* **What the exercise asks**: Repeat every line of the listing below exactly, minus the pictures.
++++ Given records
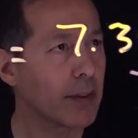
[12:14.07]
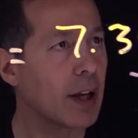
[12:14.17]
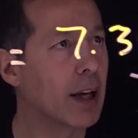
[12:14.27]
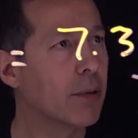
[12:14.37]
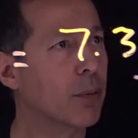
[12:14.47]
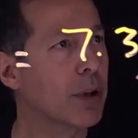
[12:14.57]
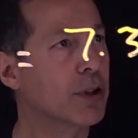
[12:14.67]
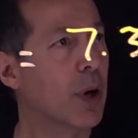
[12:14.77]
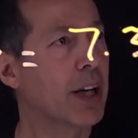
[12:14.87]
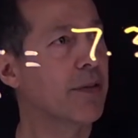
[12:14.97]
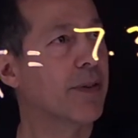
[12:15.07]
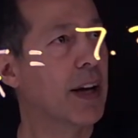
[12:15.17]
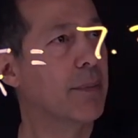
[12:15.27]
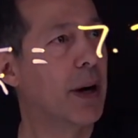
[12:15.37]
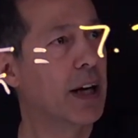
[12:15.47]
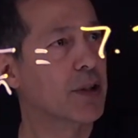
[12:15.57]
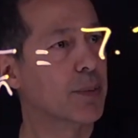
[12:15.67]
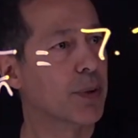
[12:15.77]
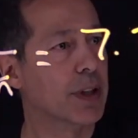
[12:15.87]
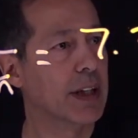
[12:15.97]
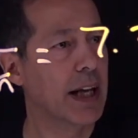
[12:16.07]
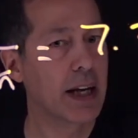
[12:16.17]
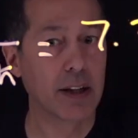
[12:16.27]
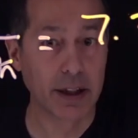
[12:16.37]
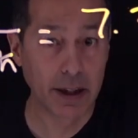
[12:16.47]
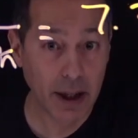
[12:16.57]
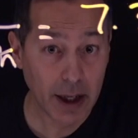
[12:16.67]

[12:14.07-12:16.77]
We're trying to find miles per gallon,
++++++++
* **Completed exercise**:
[12:14.07]
[12:14.17]
[12:14.27]
[12:14.37]
[12:14.47]
[12:14.57]
[12:14.67]
[12:14.77]
[12:14.87]
[12:14.97]
[12:15.07]
[12:15.17]
[12:15.27]
[12:15.37]
[12:15.47]
[12:15.57]
[12:15.67]
[12:15.77]
[12:15.87]
[12:15.97]
[12:16.07]
[12:16.17]
[12:16.27]
[12:16.37]
[12:16.47]
[12:16.57]
[12:16.67]

[12:14.07-12:16.77]
We're trying to find miles per gallon,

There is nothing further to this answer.